High-end technologies such as IoT and AI rely on large volume of constantly updating patient data. This hunger encourages companies to harvest more data and extract as much value as possible. Today, emerging sensor and tracking-based IoT solutions for healthcare such as connected hospitals or social care infrastructures focus on leveraging patient data to provide smooth, more personalized patient journeys.

For example, Z-Works’s connected hospital allows to automate patient admission and discharge thanks to smart tracking and greatly improves patient experience. While AI-enabled virtual therapist Woebot collects patient data via chat, gradually customizes dialogues and provides highly personalized advice based on patient’s behavioural specifics.

Design of digital tools does not entirely address patient needs

The industry doesn’t experience the shortage of digital products for patient engagement, such as apps for appointment scheduling, medication intake monitoring, symptom tracking. However, the majority of existing mobile and web systems lack personalization and fail to address the needs and requirements of different categories of patients.

Hardly do many mobile apps with simple functionality, say doctor appointment scheduling, adjust to user’s technical skills or abilities. Instead, designers and engineers create individual mobile tools focused on a certain target audience, be it the elderly, children or people with special needs.

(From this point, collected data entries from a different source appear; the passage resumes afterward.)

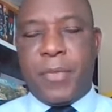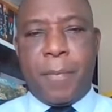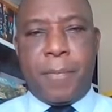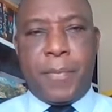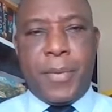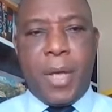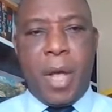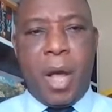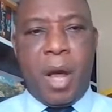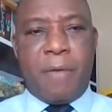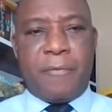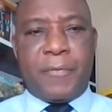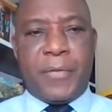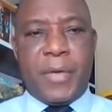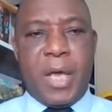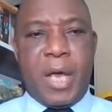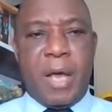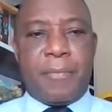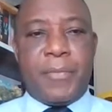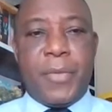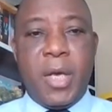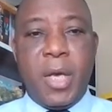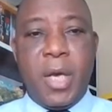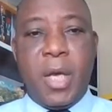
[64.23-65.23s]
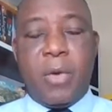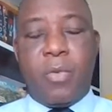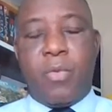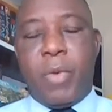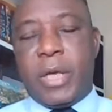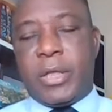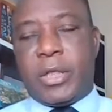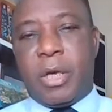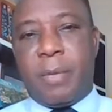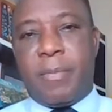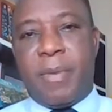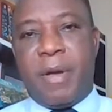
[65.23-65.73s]
The BRVM
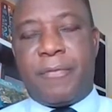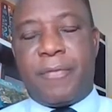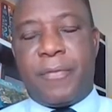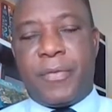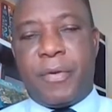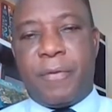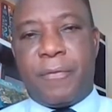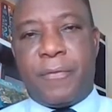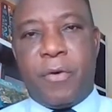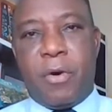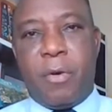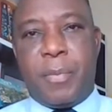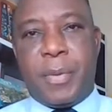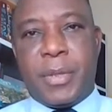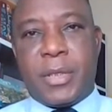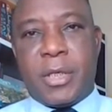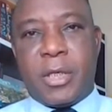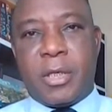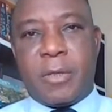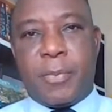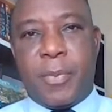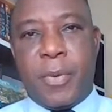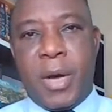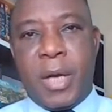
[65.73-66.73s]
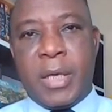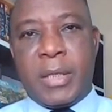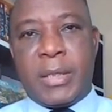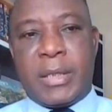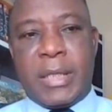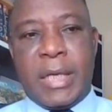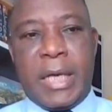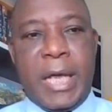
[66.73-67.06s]
went up by 54 basis points.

This approach works, but seems inefficient in the era or progressing technologies and connected everything. In reality, the industry needs more forward-looking solutions able to equalily address the needs of various user categories and provide personalized patient experience in the omnichannel environment.

What can be done

Patient engagement tools able to leverage personalization and context exist. Often, they are based on such trendy technologies as AI-enabled chatbots and voice assistants. For example, HealthTap Dr. A.I. that operates on various mobile devices and Alexa and applies complex algorithms to adjust its interface to particular user’s needs and context.

Though, industry-proven tools in the field are rare. Not surprisingly, the biggest challenge in the design and development of such tools is strongly related to the problems already familiar to the reader - privacy policy restrictions and lack of actionable patient data.

For example, to build a truly efficient chatbot able to adjust conversations to patient’s age, technical skills, health conditions and maneuver the dialogue using previously acquired patient information means to integrate strong NLP capabilities into the system.

Today, well-known NLP engines improve with tremendous pace. To improve, they need user data - patient data in case of healthcare. To get this data, they need authorised access. Here comes the vicious circle.

Therefore, it’s still the matter of time when digital tools for patient engagement, for example, mobile apps, chatbots on Messenger or Alexa Skills, will be able to operate with deep understanding of the context and fully address customer needs.

As you see, three most endorsed and relied upon patient engagement technologies share the same set of problems - restricted access to patient data, outdated regulations and policies and shortage of forward-looking design concepts and capabilities. Fortunately, modern technology synergy is able to bypass these problems and create a new generation of patient engagement tools focused on improved healthcare experience and patient satisfaction.